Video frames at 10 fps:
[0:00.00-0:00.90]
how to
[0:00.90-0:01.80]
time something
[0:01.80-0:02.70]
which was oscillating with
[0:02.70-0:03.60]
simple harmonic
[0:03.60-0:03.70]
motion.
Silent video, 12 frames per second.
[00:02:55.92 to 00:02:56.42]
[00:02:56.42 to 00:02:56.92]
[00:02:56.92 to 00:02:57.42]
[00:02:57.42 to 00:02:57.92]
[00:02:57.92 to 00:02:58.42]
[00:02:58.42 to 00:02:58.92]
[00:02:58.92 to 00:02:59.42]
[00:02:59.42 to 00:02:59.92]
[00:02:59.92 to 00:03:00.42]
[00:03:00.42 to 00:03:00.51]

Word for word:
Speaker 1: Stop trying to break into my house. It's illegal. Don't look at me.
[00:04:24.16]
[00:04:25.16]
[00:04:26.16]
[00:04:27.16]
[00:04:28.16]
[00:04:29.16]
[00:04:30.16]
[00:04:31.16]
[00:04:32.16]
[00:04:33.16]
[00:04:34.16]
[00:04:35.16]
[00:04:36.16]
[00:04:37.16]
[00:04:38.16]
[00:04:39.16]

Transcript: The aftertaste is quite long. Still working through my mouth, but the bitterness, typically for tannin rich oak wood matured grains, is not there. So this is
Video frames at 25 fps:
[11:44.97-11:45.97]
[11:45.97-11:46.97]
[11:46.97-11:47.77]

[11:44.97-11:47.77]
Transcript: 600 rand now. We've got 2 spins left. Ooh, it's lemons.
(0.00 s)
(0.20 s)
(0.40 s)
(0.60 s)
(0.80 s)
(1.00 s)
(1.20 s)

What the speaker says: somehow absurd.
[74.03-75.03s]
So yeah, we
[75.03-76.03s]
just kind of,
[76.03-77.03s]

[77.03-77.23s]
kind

# # # #

Task to carry out :: Could you copy out every line in the listing where the word "frames" appears?

Result of this task ::
Video frames at 10 fps:
Silent video, 12 frames per second.
Video frames at 25 fps:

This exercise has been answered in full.